Clin Cancer Res. 2004 Feb 15;10(4):1312-7. doi: 10.1158/1078-0432.ccr-03-0198.
Deep venous thrombosis/pulmonary embolism (DVT/PE) is a frequent complication in the course of cancer, particularly in brain tumors. We investigated genetic and plasma factors possibly associated with risk of DVT/PE in patients with high-grade glioma.
In a case-control study, we studied polymorphisms of the genes coding for factor II (G20210A), factor V (G1691A), methylenetetrahydrofolate-reductase (C677T), tissue-type plasminogen activator (tPA; insertion/deletion), plasminogen activator inhibitor-1 (PAI-1; 4G/5G), and vascular endothelial growth factor (VEGF; C936T). We also measured plasma levels of D-dimer, lipoprotein (lp) (a), homocysteine, VEGF, tPA, and PAI-1, comparing healthy control patients with patients with glioma or with patients with neurological nonneoplastic disease (multiple sclerosis).

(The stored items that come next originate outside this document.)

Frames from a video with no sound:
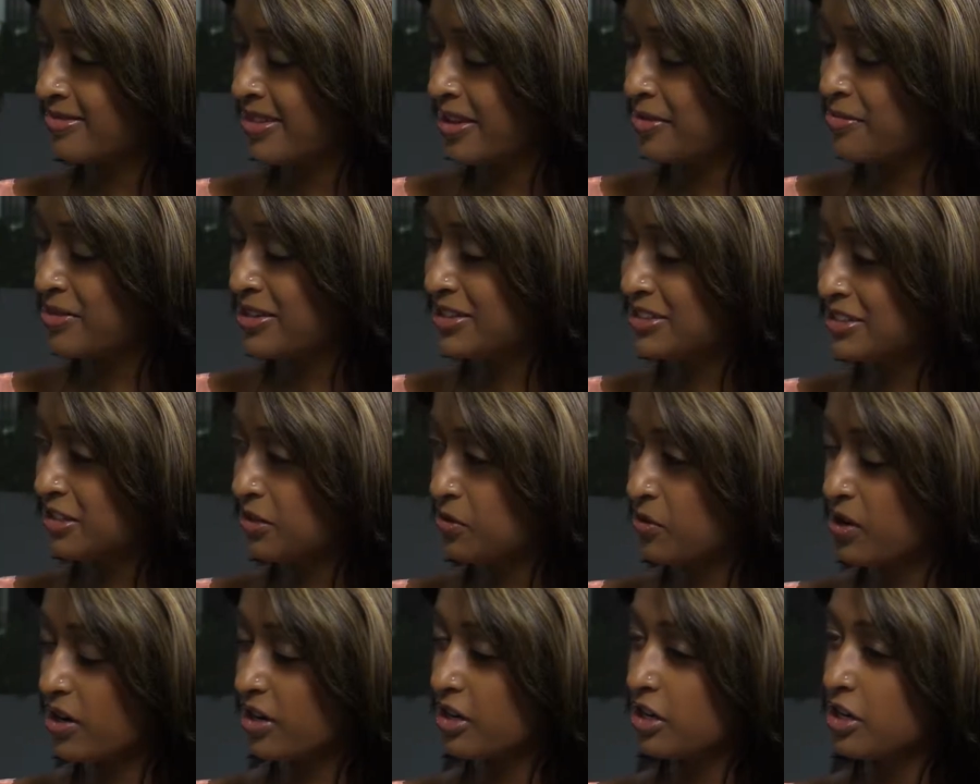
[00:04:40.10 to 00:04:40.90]
Amazing.
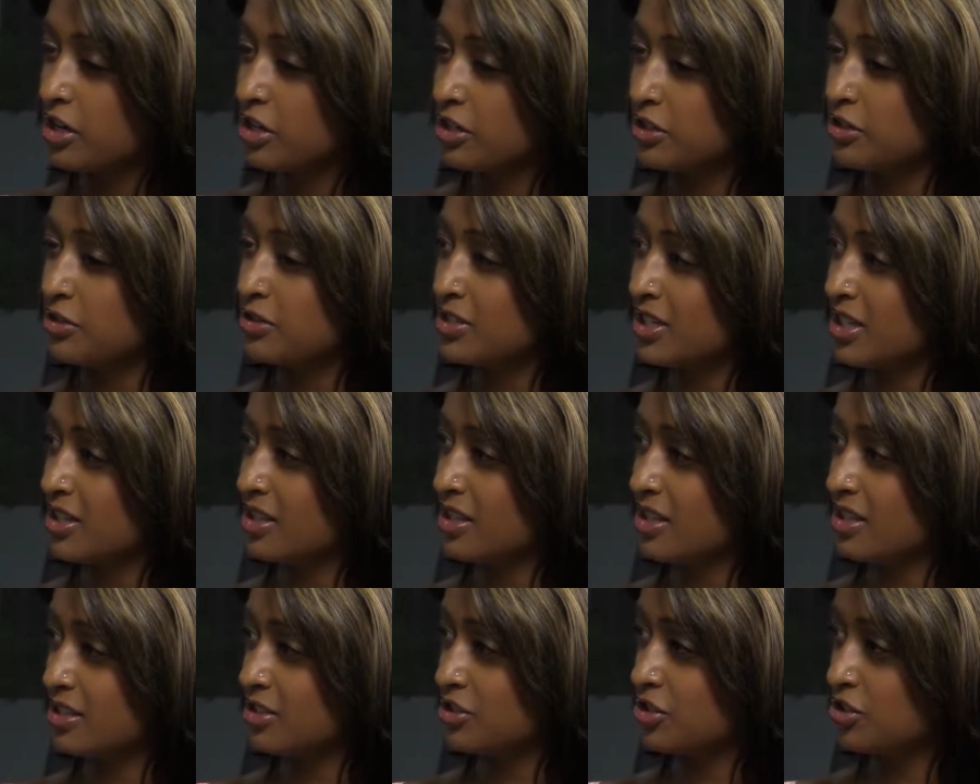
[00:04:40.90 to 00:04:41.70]
Well, you said
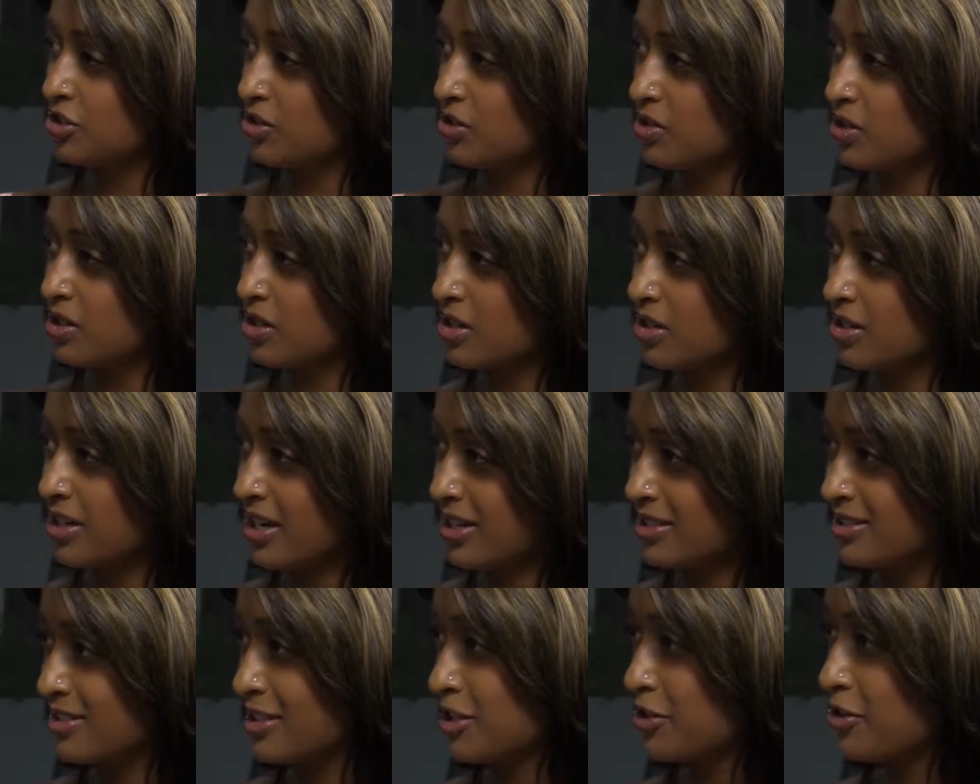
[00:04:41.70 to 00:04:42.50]
that your
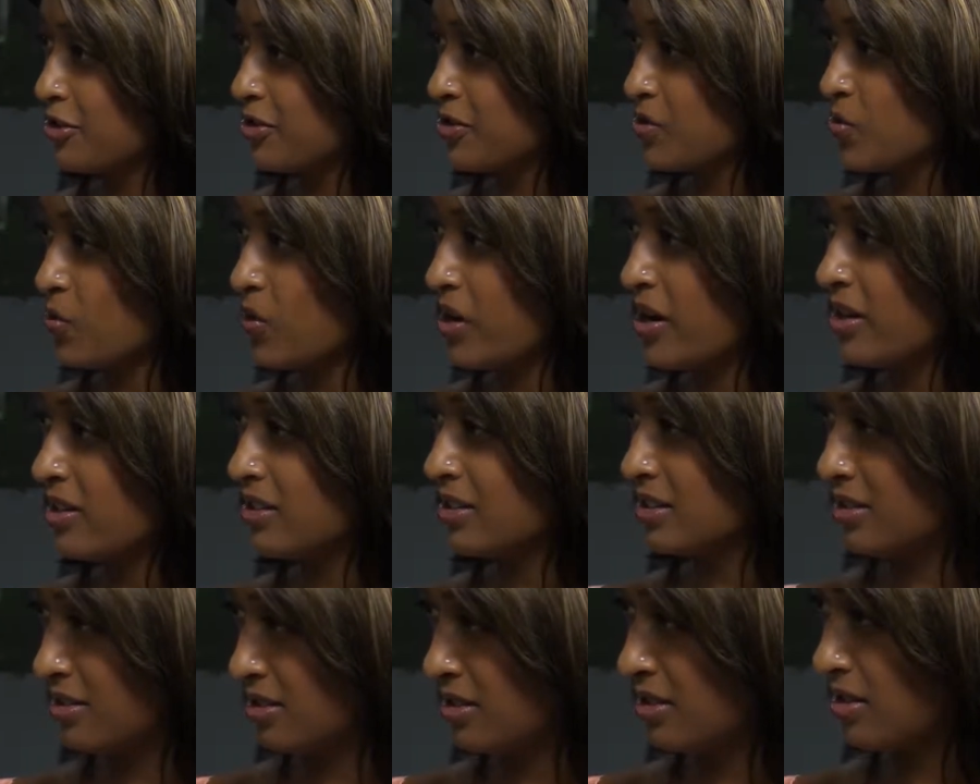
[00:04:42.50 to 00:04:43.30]
next Year in the Wild
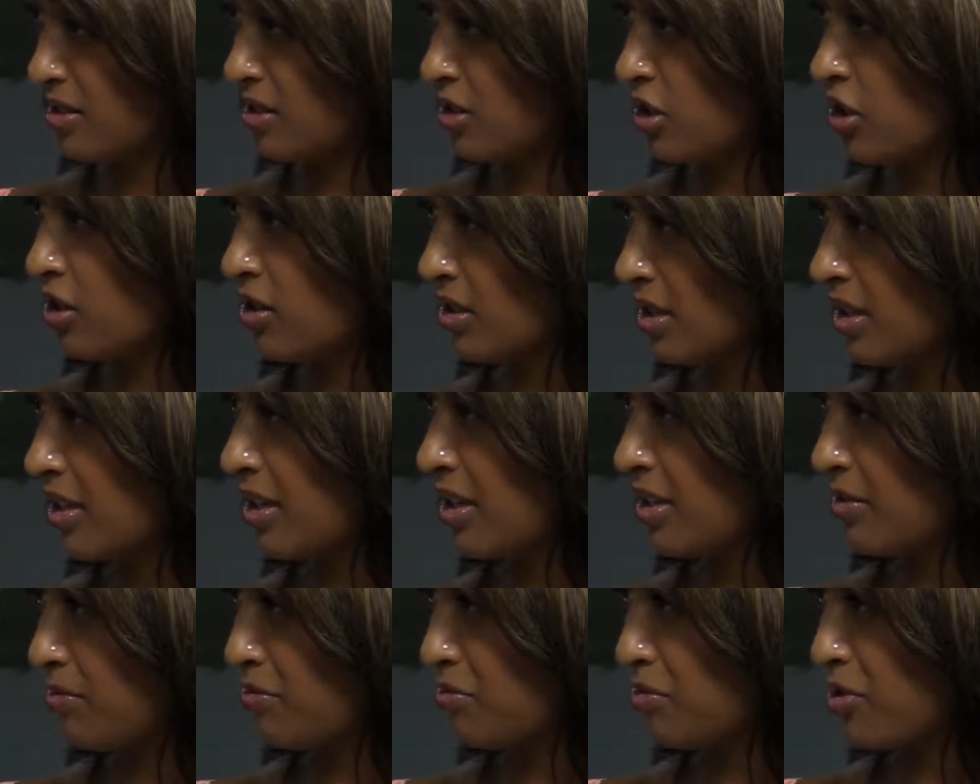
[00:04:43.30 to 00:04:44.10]
is currently
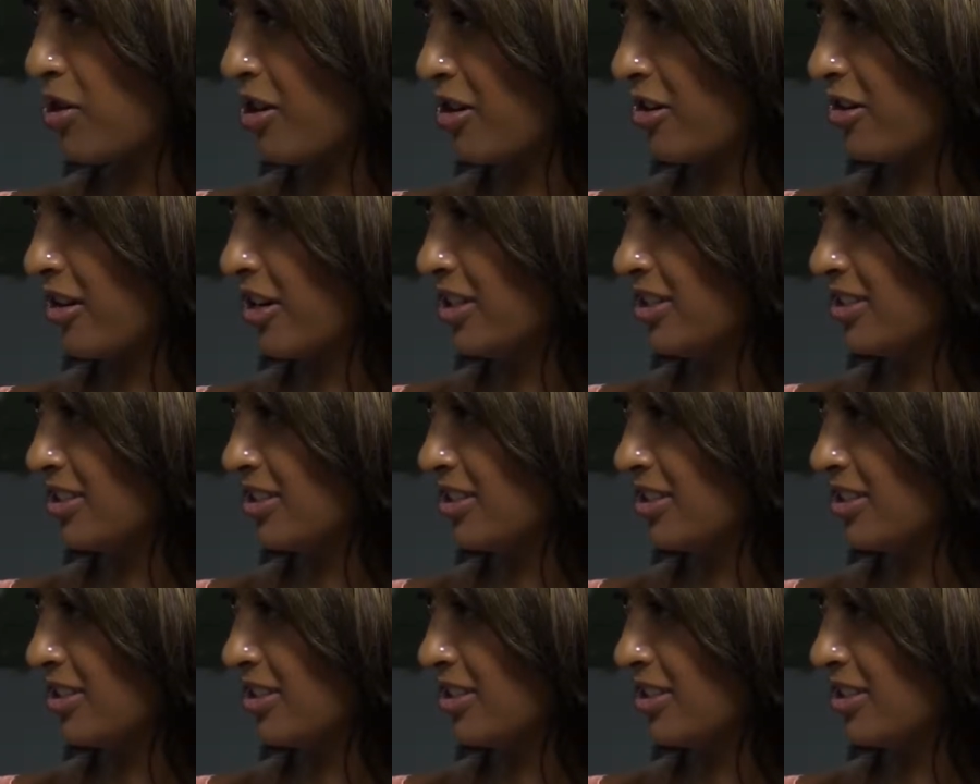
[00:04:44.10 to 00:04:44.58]
in progress.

Genotype frequencies of polymorphisms analyzed were similar in patients with glioma and in healthy matched population. D-dimer, lp (a), homocysteine, VEGF, tPA, and PAI-1 plasma levels were significantly higher in patients with glioma than in healthy controls, whereas patients having neurological nonneoplastic disease had plasma values of these molecules not significantly different from healthy controls. VEGF, tPA, and PAI-1 were also found at high-plasma levels in patients carrying genotypes that, in healthy controls, were associated with "low-producing" phenotypes.

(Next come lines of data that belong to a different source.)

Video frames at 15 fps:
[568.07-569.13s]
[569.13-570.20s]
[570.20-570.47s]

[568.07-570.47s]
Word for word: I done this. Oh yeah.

Genetic risk factors alone did not explain the high incidence of DVT/PE observed in patients with glioma. Higher plasma levels of molecules influencing the coagulation pathways indicate that the tumor itself might confer an increased risk of DVT/PE; thus, D-dimer, homocysteine, lp (a), VEGF, tPA, and PAI-1 look like good candidates to be evaluated as DVT/PE prognostic factors.
深静脉血栓形成/肺栓塞(DVT/PE)是癌症病程中常见的并发症,尤其是在脑肿瘤患者中。我们研究了可能与高级别胶质瘤患者发生DVT/PE风险相关的遗传和血浆因素。
在一项病例对照研究中,我们研究了编码凝血因子II(G20210A)、凝血因子V(G1691A)、亚甲基四氢叶酸还原酶(C677T)、组织型纤溶酶原激活剂(tPA;插入/缺失)、纤溶酶原激活剂抑制剂-1(PAI-1;4G/5G)和血管内皮生长因子(VEGF;C936T)的基因多态性。我们还测量了D-二聚体、脂蛋白(a)、同型半胱氨酸、VEGF、tPA和PAI-1的血浆水平,将健康对照患者与胶质瘤患者或神经非肿瘤性疾病(多发性硬化症)患者进行比较。
胶质瘤患者与健康匹配人群中分析的多态性基因型频率相似。胶质瘤患者的D-二聚体、脂蛋白(a)、同型半胱氨酸、VEGF、tPA和PAI-1血浆水平显著高于健康对照,而患有神经非肿瘤性疾病的患者这些分子的血浆值与健康对照无显著差异。在携带某些基因型的患者中也发现VEGF、tPA和PAI-1的血浆水平较高,而在健康对照中,这些基因型与“低产生”表型相关。
仅遗传危险因素并不能解释胶质瘤患者中观察到的DVT/PE高发病率。影响凝血途径的分子血浆水平升高表明肿瘤本身可能增加DVT/PE的风险;因此,D-二聚体、同型半胱氨酸、脂蛋白(a)、VEGF、tPA和PAI-1似乎是作为DVT/PE预后因素进行评估的良好候选指标。